=== YOUR GOAL ===
Restate the entries below in full, exactly as they read, but without pictures.

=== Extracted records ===
§ §

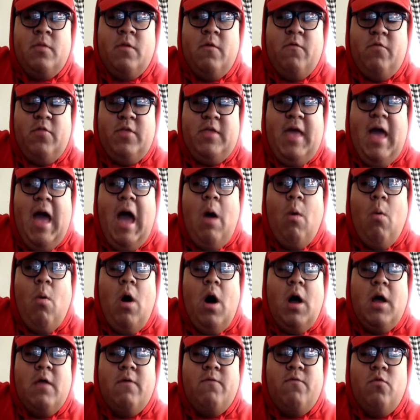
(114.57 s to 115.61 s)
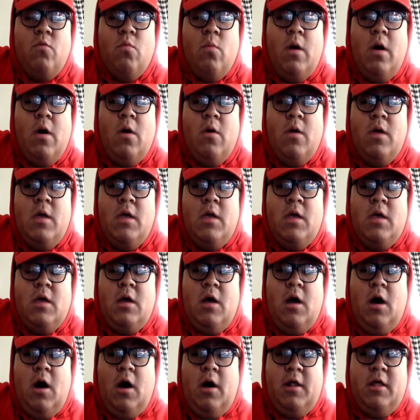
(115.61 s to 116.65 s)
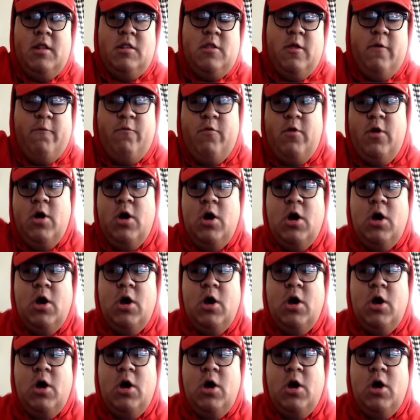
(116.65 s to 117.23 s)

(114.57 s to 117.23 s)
The catwalk, if you will, on a different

§ §

=== SOLUTION FOR THIS TASK ===
(114.57 s to 115.61 s)
(115.61 s to 116.65 s)
(116.65 s to 117.23 s)

(114.57 s to 117.23 s)
The catwalk, if you will, on a different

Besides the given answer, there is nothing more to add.